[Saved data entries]
========

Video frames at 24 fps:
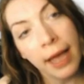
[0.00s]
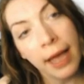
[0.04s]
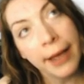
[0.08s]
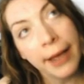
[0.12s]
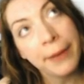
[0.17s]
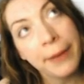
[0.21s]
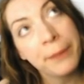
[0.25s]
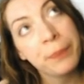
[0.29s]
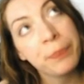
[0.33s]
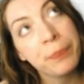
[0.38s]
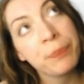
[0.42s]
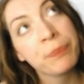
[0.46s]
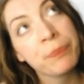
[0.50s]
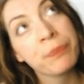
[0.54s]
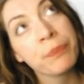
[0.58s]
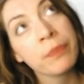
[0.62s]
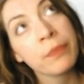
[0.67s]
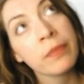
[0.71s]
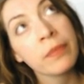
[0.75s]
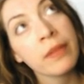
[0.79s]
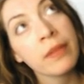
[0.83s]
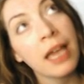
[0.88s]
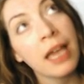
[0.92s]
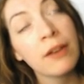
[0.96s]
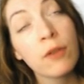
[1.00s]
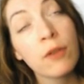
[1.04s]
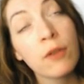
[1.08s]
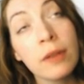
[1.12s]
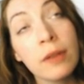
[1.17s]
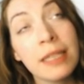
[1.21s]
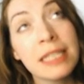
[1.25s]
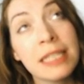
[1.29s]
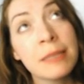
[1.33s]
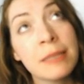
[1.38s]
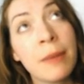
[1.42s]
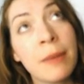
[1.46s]
And of
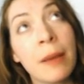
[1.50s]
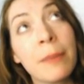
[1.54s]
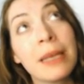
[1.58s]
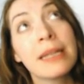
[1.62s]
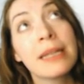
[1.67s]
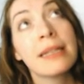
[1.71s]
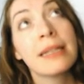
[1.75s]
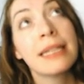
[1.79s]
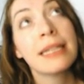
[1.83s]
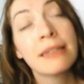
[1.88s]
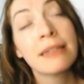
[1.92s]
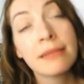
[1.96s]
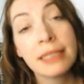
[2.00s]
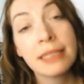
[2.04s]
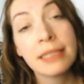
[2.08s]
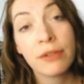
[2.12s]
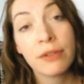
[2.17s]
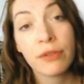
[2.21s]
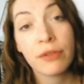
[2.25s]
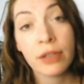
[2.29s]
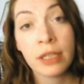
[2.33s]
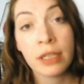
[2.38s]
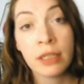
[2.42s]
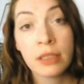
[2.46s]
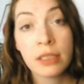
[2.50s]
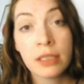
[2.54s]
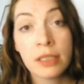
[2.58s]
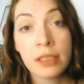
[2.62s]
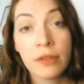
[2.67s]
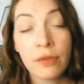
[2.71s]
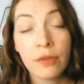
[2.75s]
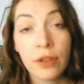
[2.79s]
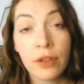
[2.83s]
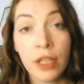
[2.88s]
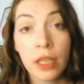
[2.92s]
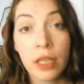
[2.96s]
course, this might be a little different
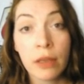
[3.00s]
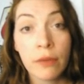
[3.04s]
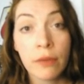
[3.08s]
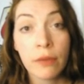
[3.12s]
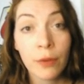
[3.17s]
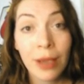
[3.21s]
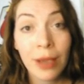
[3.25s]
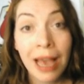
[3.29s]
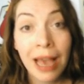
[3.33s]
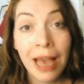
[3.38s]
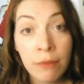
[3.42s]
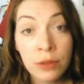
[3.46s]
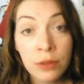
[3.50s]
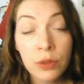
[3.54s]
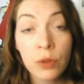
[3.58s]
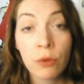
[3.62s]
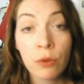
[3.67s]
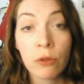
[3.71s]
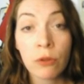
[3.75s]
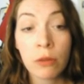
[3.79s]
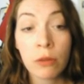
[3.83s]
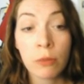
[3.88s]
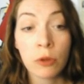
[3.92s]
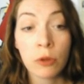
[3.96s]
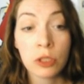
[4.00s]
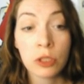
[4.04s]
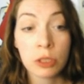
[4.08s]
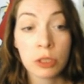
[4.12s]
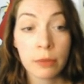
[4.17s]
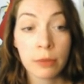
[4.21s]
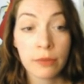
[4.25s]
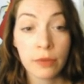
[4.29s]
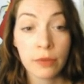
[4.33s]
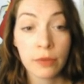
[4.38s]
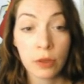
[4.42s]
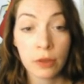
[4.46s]
for you if you haven't taught the
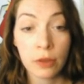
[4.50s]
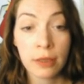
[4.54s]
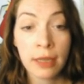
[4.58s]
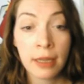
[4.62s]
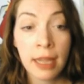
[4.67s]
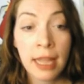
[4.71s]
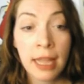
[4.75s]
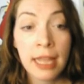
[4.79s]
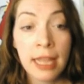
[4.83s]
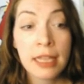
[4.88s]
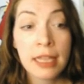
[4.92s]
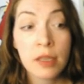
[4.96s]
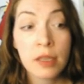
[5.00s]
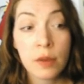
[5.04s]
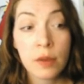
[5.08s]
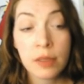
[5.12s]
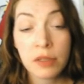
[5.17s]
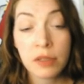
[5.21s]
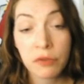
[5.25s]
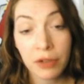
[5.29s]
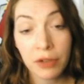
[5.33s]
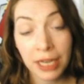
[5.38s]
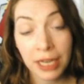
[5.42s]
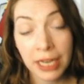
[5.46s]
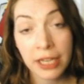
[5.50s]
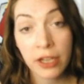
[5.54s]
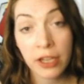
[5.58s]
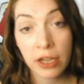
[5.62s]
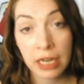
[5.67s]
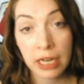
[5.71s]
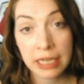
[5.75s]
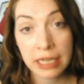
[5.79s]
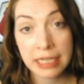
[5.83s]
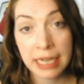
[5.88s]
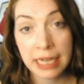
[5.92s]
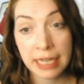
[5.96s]
module before. So it's a really
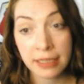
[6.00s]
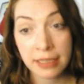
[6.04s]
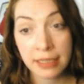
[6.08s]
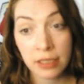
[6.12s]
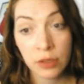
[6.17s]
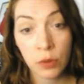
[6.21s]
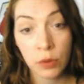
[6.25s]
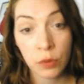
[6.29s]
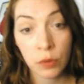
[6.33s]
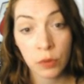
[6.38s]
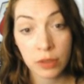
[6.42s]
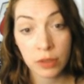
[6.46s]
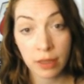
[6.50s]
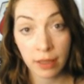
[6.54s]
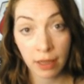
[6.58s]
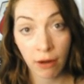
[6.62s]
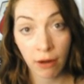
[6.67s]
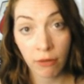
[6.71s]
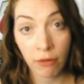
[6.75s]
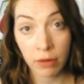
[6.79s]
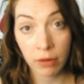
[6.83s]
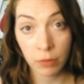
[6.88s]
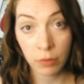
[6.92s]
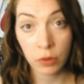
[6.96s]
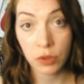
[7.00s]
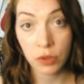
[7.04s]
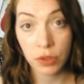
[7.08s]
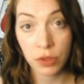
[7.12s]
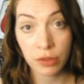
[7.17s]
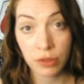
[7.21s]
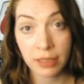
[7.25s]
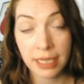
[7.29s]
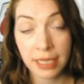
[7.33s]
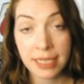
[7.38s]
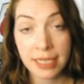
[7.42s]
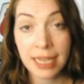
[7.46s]
good idea to talk to the current
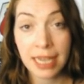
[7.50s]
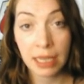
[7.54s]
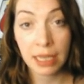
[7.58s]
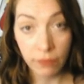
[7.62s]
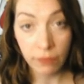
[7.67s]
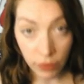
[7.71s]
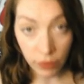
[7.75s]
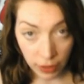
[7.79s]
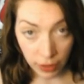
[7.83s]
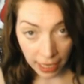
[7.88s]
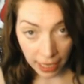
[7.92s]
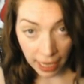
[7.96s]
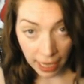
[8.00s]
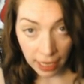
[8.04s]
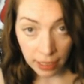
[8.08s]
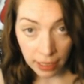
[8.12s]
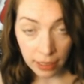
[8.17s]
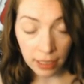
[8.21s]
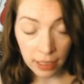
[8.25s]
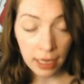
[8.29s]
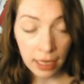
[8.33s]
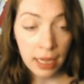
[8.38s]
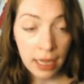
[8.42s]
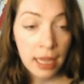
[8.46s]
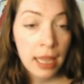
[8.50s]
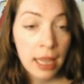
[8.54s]
module leader if you can.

========

• _WHAT THE TASK ASKS_
All of the data needs repeating exactly, but the pictures do not.

• _FINAL ANSWER_
Video frames at 24 fps:
[0.00s]
[0.04s]
[0.08s]
[0.12s]
[0.17s]
[0.21s]
[0.25s]
[0.29s]
[0.33s]
[0.38s]
[0.42s]
[0.46s]
[0.50s]
[0.54s]
[0.58s]
[0.62s]
[0.67s]
[0.71s]
[0.75s]
[0.79s]
[0.83s]
[0.88s]
[0.92s]
[0.96s]
[1.00s]
[1.04s]
[1.08s]
[1.12s]
[1.17s]
[1.21s]
[1.25s]
[1.29s]
[1.33s]
[1.38s]
[1.42s]
[1.46s]
And of
[1.50s]
[1.54s]
[1.58s]
[1.62s]
[1.67s]
[1.71s]
[1.75s]
[1.79s]
[1.83s]
[1.88s]
[1.92s]
[1.96s]
[2.00s]
[2.04s]
[2.08s]
[2.12s]
[2.17s]
[2.21s]
[2.25s]
[2.29s]
[2.33s]
[2.38s]
[2.42s]
[2.46s]
[2.50s]
[2.54s]
[2.58s]
[2.62s]
[2.67s]
[2.71s]
[2.75s]
[2.79s]
[2.83s]
[2.88s]
[2.92s]
[2.96s]
course, this might be a little different
[3.00s]
[3.04s]
[3.08s]
[3.12s]
[3.17s]
[3.21s]
[3.25s]
[3.29s]
[3.33s]
[3.38s]
[3.42s]
[3.46s]
[3.50s]
[3.54s]
[3.58s]
[3.62s]
[3.67s]
[3.71s]
[3.75s]
[3.79s]
[3.83s]
[3.88s]
[3.92s]
[3.96s]
[4.00s]
[4.04s]
[4.08s]
[4.12s]
[4.17s]
[4.21s]
[4.25s]
[4.29s]
[4.33s]
[4.38s]
[4.42s]
[4.46s]
for you if you haven't taught the
[4.50s]
[4.54s]
[4.58s]
[4.62s]
[4.67s]
[4.71s]
[4.75s]
[4.79s]
[4.83s]
[4.88s]
[4.92s]
[4.96s]
[5.00s]
[5.04s]
[5.08s]
[5.12s]
[5.17s]
[5.21s]
[5.25s]
[5.29s]
[5.33s]
[5.38s]
[5.42s]
[5.46s]
[5.50s]
[5.54s]
[5.58s]
[5.62s]
[5.67s]
[5.71s]
[5.75s]
[5.79s]
[5.83s]
[5.88s]
[5.92s]
[5.96s]
module before. So it's a really
[6.00s]
[6.04s]
[6.08s]
[6.12s]
[6.17s]
[6.21s]
[6.25s]
[6.29s]
[6.33s]
[6.38s]
[6.42s]
[6.46s]
[6.50s]
[6.54s]
[6.58s]
[6.62s]
[6.67s]
[6.71s]
[6.75s]
[6.79s]
[6.83s]
[6.88s]
[6.92s]
[6.96s]
[7.00s]
[7.04s]
[7.08s]
[7.12s]
[7.17s]
[7.21s]
[7.25s]
[7.29s]
[7.33s]
[7.38s]
[7.42s]
[7.46s]
good idea to talk to the current
[7.50s]
[7.54s]
[7.58s]
[7.62s]
[7.67s]
[7.71s]
[7.75s]
[7.79s]
[7.83s]
[7.88s]
[7.92s]
[7.96s]
[8.00s]
[8.04s]
[8.08s]
[8.12s]
[8.17s]
[8.21s]
[8.25s]
[8.29s]
[8.33s]
[8.38s]
[8.42s]
[8.46s]
[8.50s]
[8.54s]
module leader if you can.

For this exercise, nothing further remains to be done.